Organizadores indicaram que cerca de 50 000 participantes transportaram perto de 100 000 lanternas artesanais durante a procissão anual ligada à Ordem Jogye, a maior seita budista do país.
Robôs, envergando trajes monásticos tradicionais, vão servir como monges honorários nas celebrações deste ano.

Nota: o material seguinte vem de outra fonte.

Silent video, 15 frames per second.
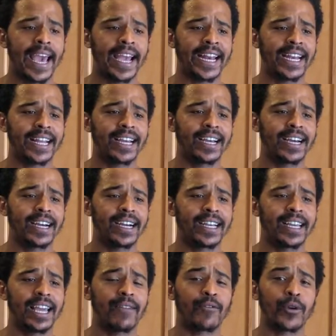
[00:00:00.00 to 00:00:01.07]
and
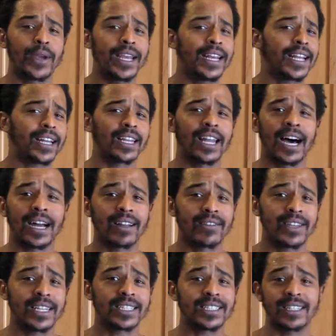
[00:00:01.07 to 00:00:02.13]
if you're eating a lot of
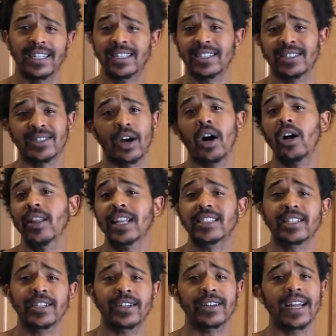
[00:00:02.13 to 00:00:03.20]
this and this is all that's
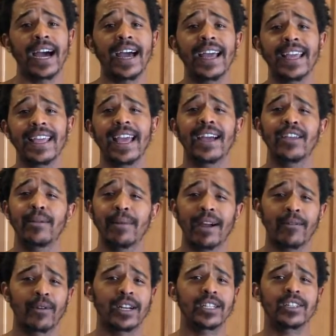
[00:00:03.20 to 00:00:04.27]
in your diet, yeah, you might
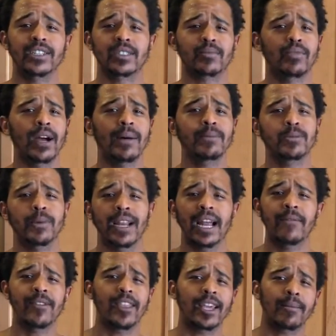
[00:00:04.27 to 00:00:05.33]
run into some problems, but
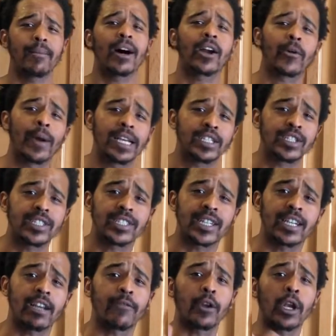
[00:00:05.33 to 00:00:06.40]
everything in moderation is
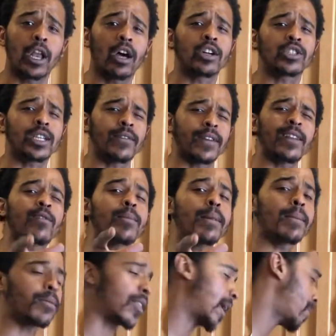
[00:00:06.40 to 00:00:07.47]
gonna give you longevity,
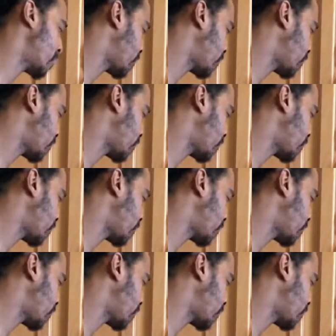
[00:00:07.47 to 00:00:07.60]
remember that.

Desfile integrou um esforço mais amplo do budismo sul-coreano para modernizar a sua imagem e atrair seguidores mais jovens numa sociedade em rápida mudança. No início deste mês, Gabi participou numa cerimónia simbólica de ordenação no templo Jogyesa, no centro de Seul, onde o robô se comprometeu a seguir princípios budistas adaptados, incluindo o respeito pela vida e o uso responsável da tecnologia.
Responsáveis religiosos afirmaram que o projeto reflete também preocupações com a diminuição do número de monges e o papel crescente da inteligência artificial na vida quotidiana. Visitantes encheram as ruas durante cerca de 40 minutos enquanto os robôs desfilavam sob lanternas coloridas e portas históricas da cidade.